=== INFORMATION ===

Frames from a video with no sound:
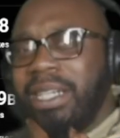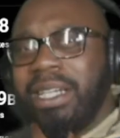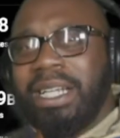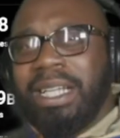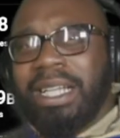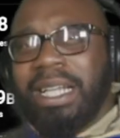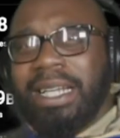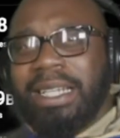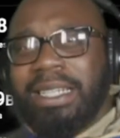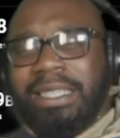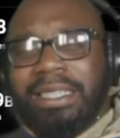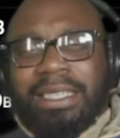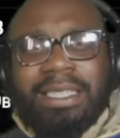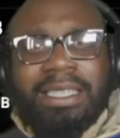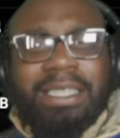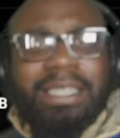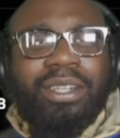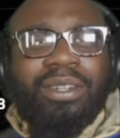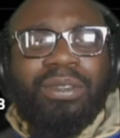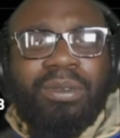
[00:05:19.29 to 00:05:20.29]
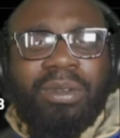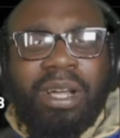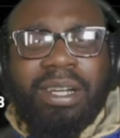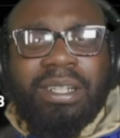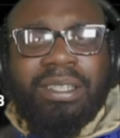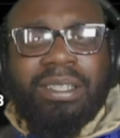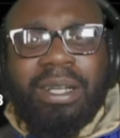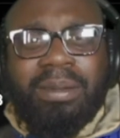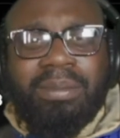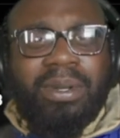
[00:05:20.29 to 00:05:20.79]
Like, is he still
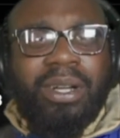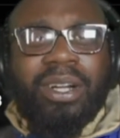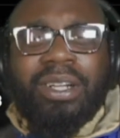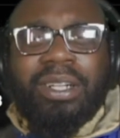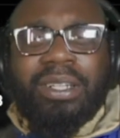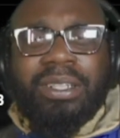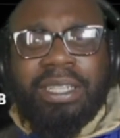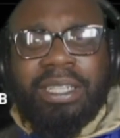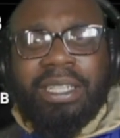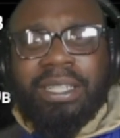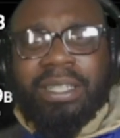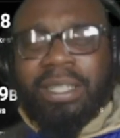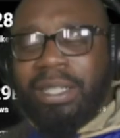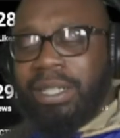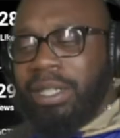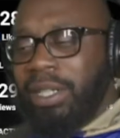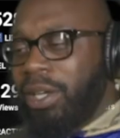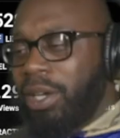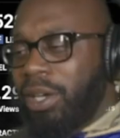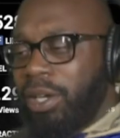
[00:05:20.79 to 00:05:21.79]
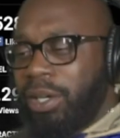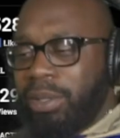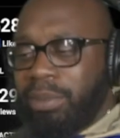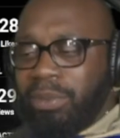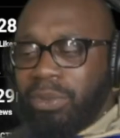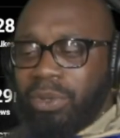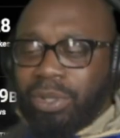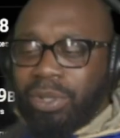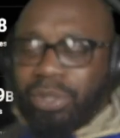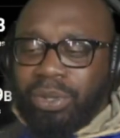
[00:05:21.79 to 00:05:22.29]
locked up currently?
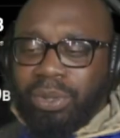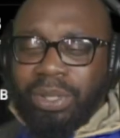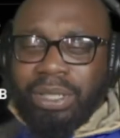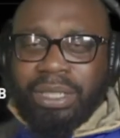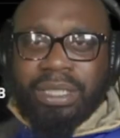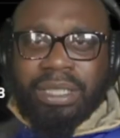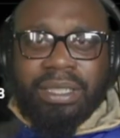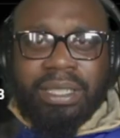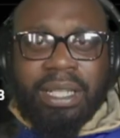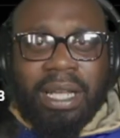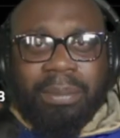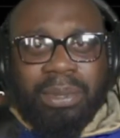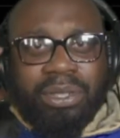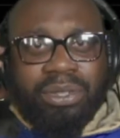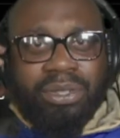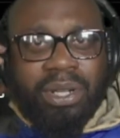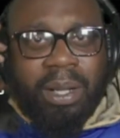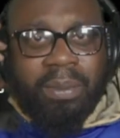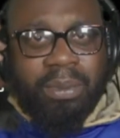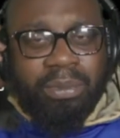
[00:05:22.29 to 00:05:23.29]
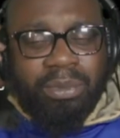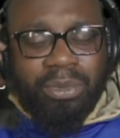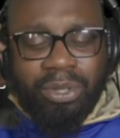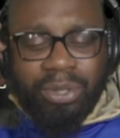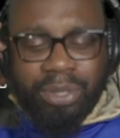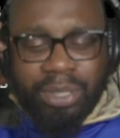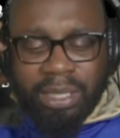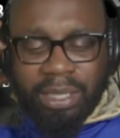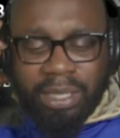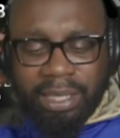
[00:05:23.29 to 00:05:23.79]
Or do he just not be dropping
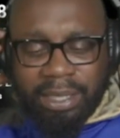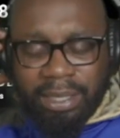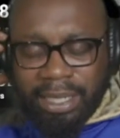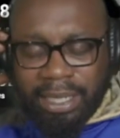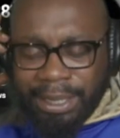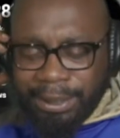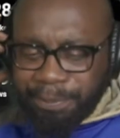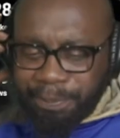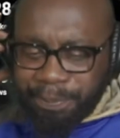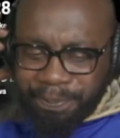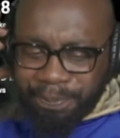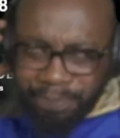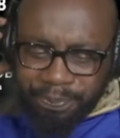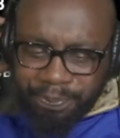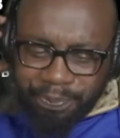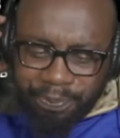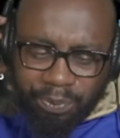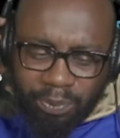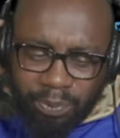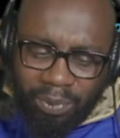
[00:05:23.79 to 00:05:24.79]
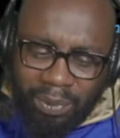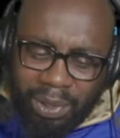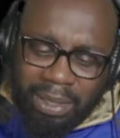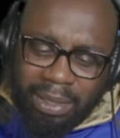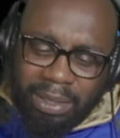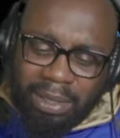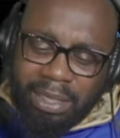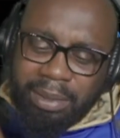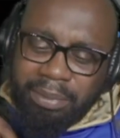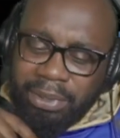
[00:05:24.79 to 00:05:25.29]
music like that?
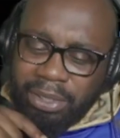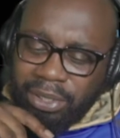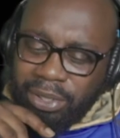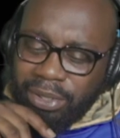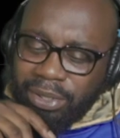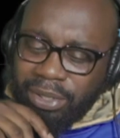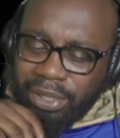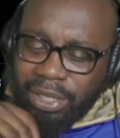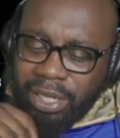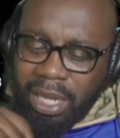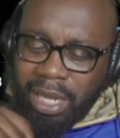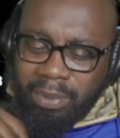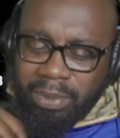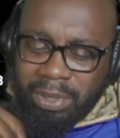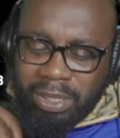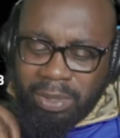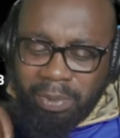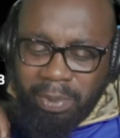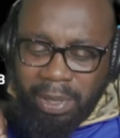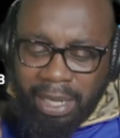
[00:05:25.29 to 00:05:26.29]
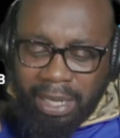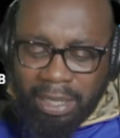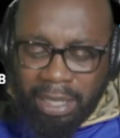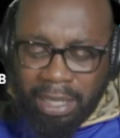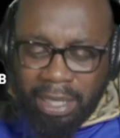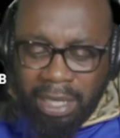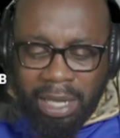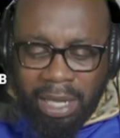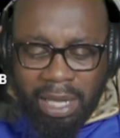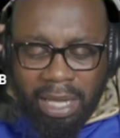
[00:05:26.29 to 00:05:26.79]
Let me know in the comments, man.
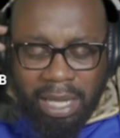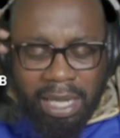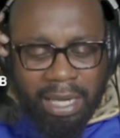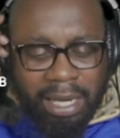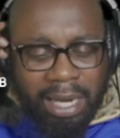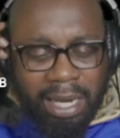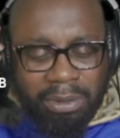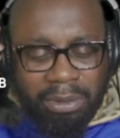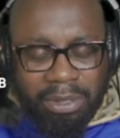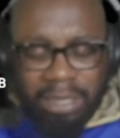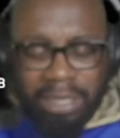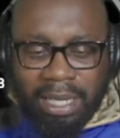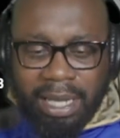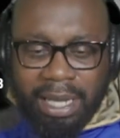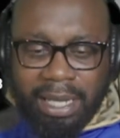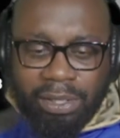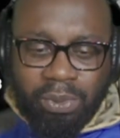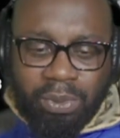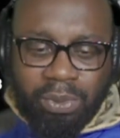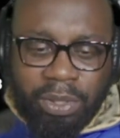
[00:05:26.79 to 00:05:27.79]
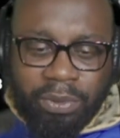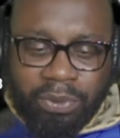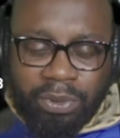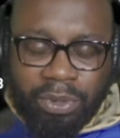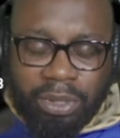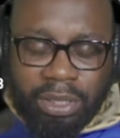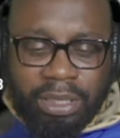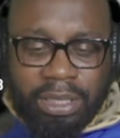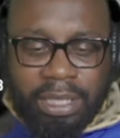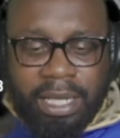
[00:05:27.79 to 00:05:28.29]
That was the last one for
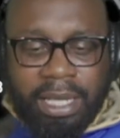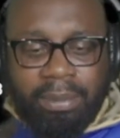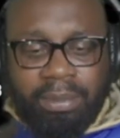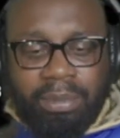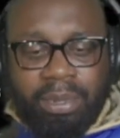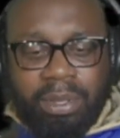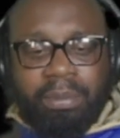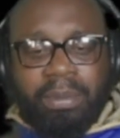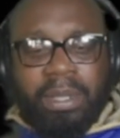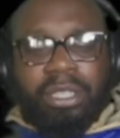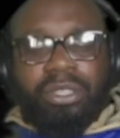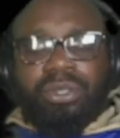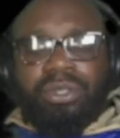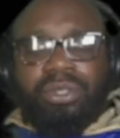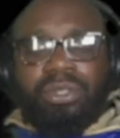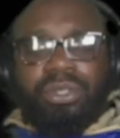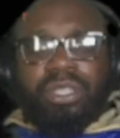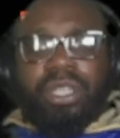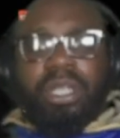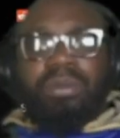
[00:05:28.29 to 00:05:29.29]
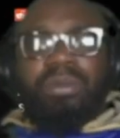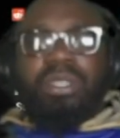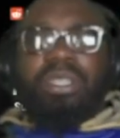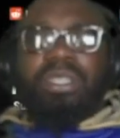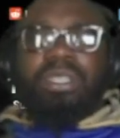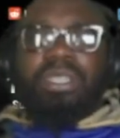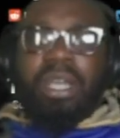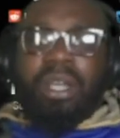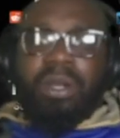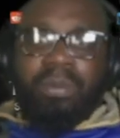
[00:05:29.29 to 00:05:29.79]
today, but make sure you sub to the
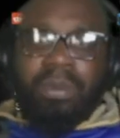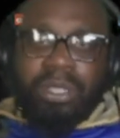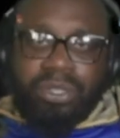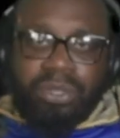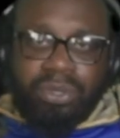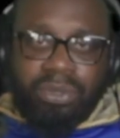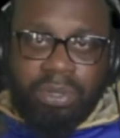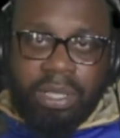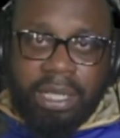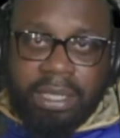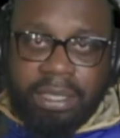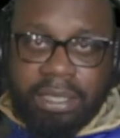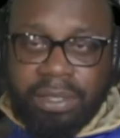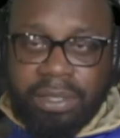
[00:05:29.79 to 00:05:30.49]
channel. Make sure you like this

===

## HOW TO COMPLETE THIS TASK
Your answer must consist solely of the lines from the one containing "[00:05:27.79 to 00:05:28.29]" through the last line of the records above, copied exactly, with every picture left out.

## ANSWER TO THIS PROBLEM
[00:05:27.79 to 00:05:28.29]
That was the last one for
[00:05:28.29 to 00:05:29.29]
[00:05:29.29 to 00:05:29.79]
today, but make sure you sub to the
[00:05:29.79 to 00:05:30.49]
channel. Make sure you like this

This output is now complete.